Computing Naturally in the Billiard Ball Model

TL;DR

This paper explores a mirrorless approach to the Billiard Ball Model, proposing new gates that reduce the need for fixed reflectors, aiming for more physically realistic collision-based computing.

Contribution

It introduces the m-counting gate, enabling certain circuits to be realized with fewer mirrors in the BBM, advancing the physical plausibility of collision-based computing.

Findings

Proposed the m-counting gate for mirror reduction.

Demonstrated circuits with fewer fixed mirrors.

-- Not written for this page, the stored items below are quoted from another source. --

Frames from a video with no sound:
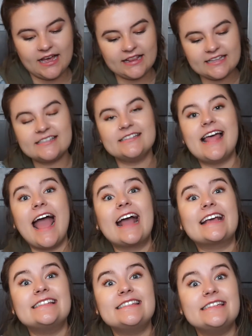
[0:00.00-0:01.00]
a little
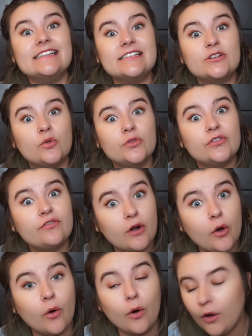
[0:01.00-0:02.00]
accident on the
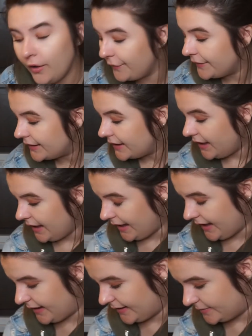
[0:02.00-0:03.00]
floor.
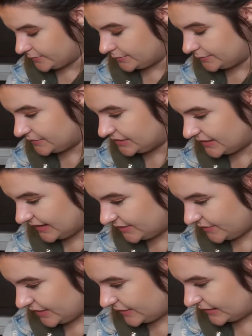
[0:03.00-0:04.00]
Um, so
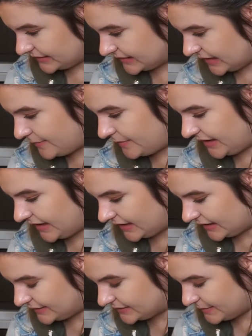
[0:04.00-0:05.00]
that's really gross that I'm
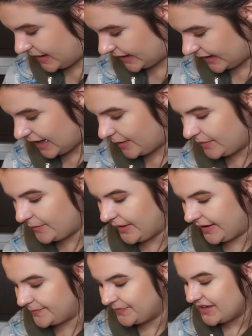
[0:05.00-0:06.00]
picking those back up,
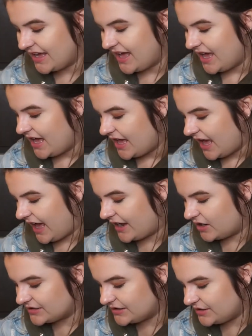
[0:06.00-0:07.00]
but I
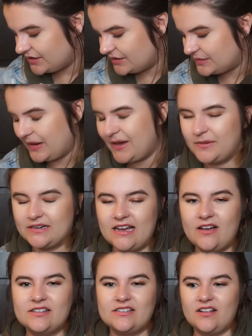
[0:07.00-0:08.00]
also use paper
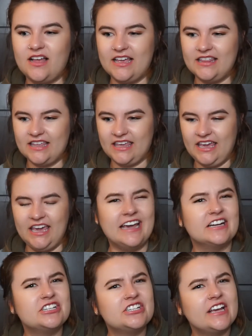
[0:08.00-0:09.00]
towels a lot in the
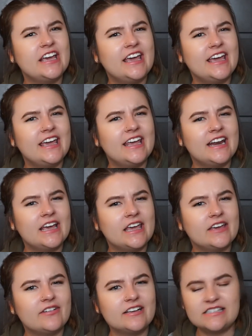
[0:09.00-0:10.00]
kitchen
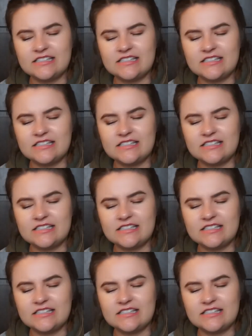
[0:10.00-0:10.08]
if I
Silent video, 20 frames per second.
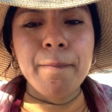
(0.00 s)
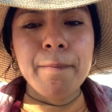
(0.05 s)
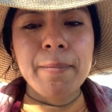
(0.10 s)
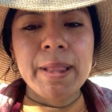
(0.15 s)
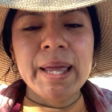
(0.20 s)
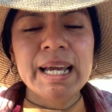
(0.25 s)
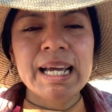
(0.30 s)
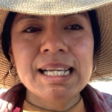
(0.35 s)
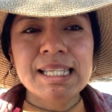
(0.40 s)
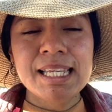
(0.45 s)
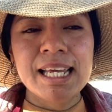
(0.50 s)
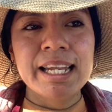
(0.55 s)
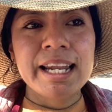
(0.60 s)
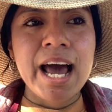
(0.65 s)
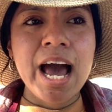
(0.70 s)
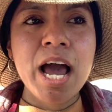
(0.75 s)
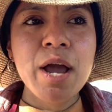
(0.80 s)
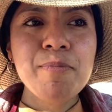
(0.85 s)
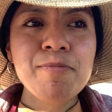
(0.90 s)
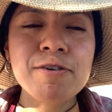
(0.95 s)
like I said,
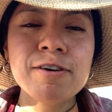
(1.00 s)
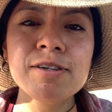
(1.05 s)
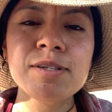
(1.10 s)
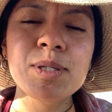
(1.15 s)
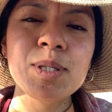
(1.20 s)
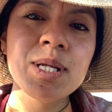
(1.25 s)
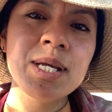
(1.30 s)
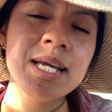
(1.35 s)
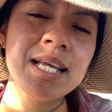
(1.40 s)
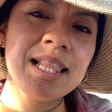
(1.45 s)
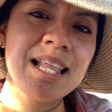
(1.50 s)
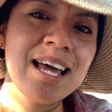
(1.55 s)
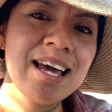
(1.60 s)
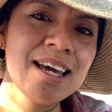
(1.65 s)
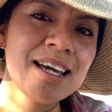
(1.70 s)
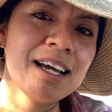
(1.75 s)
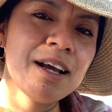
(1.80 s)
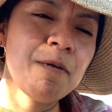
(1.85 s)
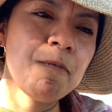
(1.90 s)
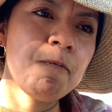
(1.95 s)
I personally
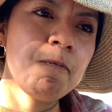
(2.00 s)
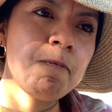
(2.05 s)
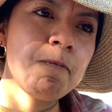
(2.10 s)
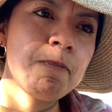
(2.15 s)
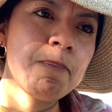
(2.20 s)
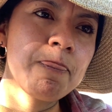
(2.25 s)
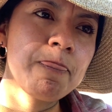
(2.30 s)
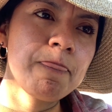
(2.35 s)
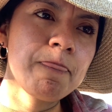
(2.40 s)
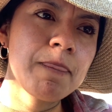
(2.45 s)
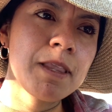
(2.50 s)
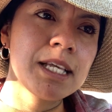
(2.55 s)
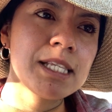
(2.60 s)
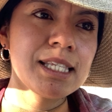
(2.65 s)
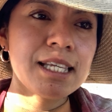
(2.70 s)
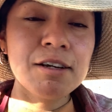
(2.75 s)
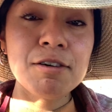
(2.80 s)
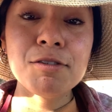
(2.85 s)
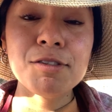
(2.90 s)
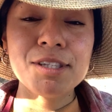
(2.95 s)
like
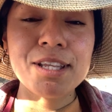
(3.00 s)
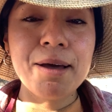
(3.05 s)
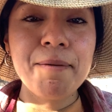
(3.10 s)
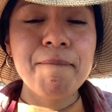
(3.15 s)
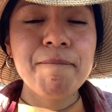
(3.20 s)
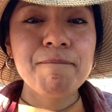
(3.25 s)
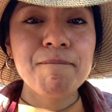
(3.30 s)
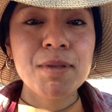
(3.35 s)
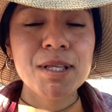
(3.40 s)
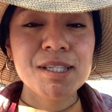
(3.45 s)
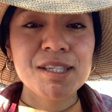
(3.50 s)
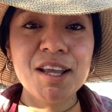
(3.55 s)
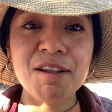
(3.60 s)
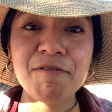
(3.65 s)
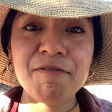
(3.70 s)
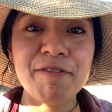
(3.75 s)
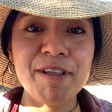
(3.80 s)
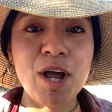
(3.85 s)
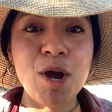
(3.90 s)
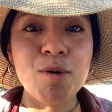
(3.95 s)
single stem
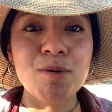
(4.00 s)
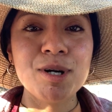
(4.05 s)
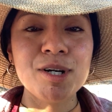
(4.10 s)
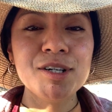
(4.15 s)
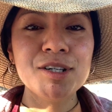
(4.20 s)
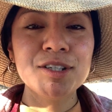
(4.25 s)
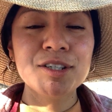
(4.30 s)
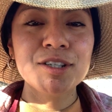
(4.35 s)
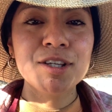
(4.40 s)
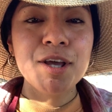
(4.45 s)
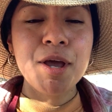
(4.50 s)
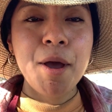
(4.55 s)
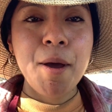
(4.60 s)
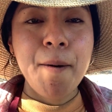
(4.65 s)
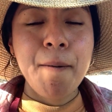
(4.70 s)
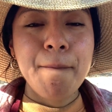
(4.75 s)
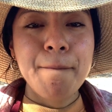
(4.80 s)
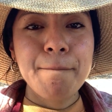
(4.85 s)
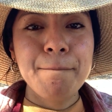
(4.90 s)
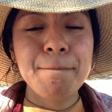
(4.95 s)
sunflowers,
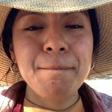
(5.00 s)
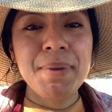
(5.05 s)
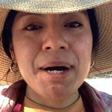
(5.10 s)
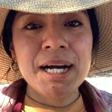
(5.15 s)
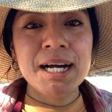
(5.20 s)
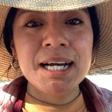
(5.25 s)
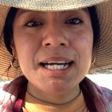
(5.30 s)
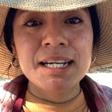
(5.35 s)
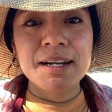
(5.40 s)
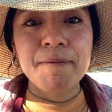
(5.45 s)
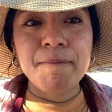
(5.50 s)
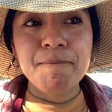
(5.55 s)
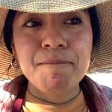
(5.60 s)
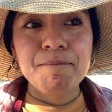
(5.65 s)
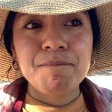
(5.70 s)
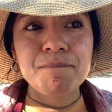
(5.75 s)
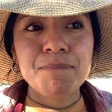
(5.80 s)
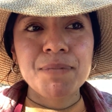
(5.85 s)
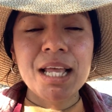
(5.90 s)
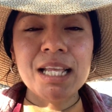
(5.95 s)
but
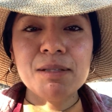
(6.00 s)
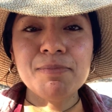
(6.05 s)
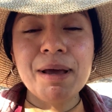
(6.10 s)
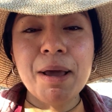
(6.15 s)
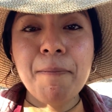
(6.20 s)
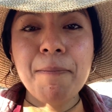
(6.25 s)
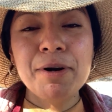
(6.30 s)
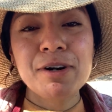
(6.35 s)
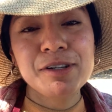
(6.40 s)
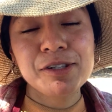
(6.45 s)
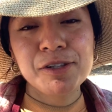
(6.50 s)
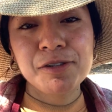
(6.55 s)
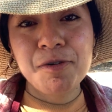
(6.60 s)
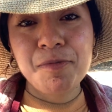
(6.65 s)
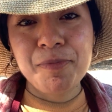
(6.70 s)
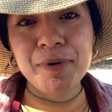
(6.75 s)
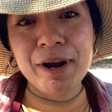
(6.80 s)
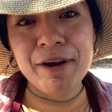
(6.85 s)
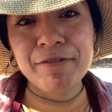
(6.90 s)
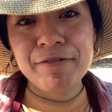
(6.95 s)
that's my personal
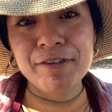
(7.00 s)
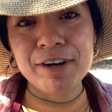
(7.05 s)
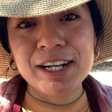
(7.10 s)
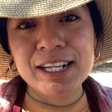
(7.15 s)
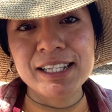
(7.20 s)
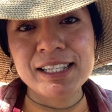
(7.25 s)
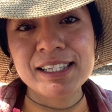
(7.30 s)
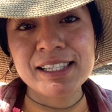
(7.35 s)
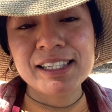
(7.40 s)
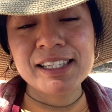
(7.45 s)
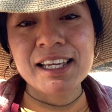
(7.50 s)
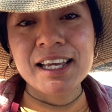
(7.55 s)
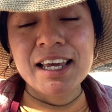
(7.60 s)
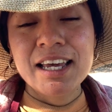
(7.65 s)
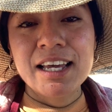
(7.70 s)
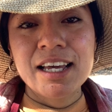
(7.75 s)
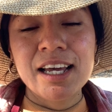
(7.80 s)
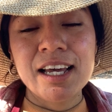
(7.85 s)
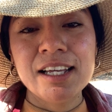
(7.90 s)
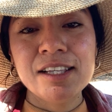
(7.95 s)
preference.
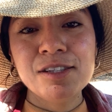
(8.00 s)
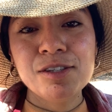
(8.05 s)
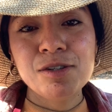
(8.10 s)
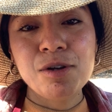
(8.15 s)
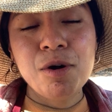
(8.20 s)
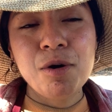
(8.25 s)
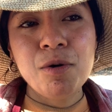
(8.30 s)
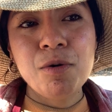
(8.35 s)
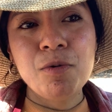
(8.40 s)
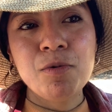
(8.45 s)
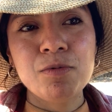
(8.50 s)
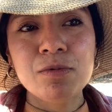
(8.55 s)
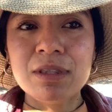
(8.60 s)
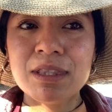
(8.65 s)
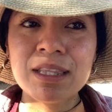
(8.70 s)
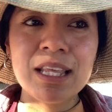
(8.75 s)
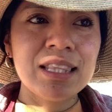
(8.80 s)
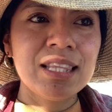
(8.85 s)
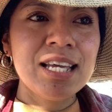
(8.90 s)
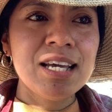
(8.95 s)
And so
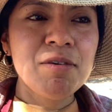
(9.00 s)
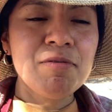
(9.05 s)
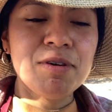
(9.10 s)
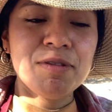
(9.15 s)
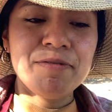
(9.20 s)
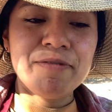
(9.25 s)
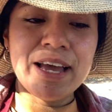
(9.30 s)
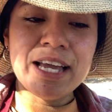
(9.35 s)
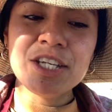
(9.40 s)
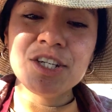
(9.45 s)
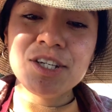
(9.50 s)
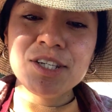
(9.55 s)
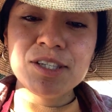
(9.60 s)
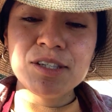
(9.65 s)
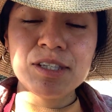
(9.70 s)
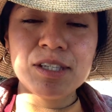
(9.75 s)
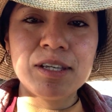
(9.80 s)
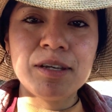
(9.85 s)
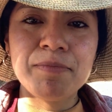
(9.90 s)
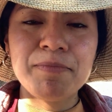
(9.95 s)
the thing with
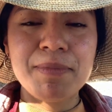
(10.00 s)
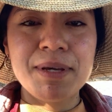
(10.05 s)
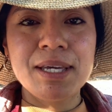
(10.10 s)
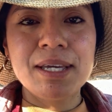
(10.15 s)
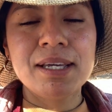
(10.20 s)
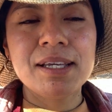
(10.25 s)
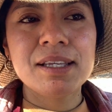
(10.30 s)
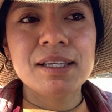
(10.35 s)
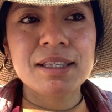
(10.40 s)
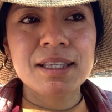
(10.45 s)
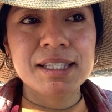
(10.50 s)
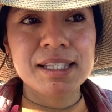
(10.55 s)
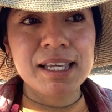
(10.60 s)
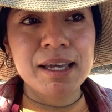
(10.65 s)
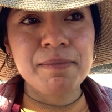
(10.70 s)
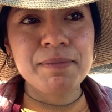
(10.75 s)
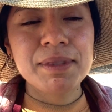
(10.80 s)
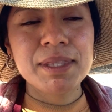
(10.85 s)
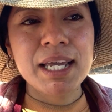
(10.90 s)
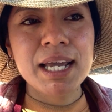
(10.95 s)
veggies can be the
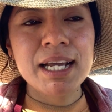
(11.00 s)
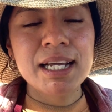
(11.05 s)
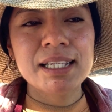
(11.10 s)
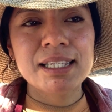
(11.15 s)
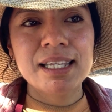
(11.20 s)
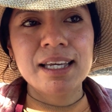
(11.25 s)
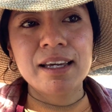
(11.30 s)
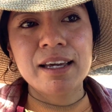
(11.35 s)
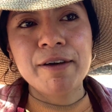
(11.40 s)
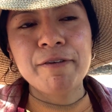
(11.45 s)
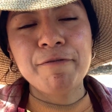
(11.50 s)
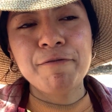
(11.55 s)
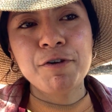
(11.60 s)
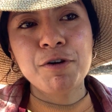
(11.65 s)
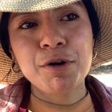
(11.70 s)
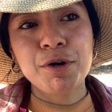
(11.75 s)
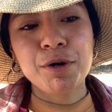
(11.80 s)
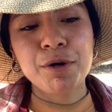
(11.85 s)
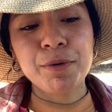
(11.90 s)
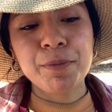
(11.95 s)
same thing. It's like if
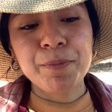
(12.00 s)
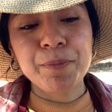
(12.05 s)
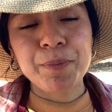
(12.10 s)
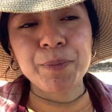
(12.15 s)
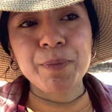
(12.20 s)
you're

Enhanced physical realism of the BBM.

Abstract

Fredkin's Billiard Ball Model (BBM) is considered one of the fundamental models of collision-based computing, and it is essentially based on elastic collisions of mobile billiard balls. Moreover, fixed mirrors or reflectors are brought into the model to deflect balls to complete the computation. However, the use of fixed mirrors is "physically unrealistic" and makes the BBM not perfectly momentum conserving from a physical point of view, and it imposes an external architecture onto the computing substrate which is not consistent with the concept of "architectureless" in collision-based computing. In our initial attempt to reduce mirrors in the BBM, we present a class of gates: the m-counting gate, and show that certain circuits can be realized with few mirrors using this gate. We envisage that our findings can be useful in future research of collision-based computing in novel chemical and optical computing substrates.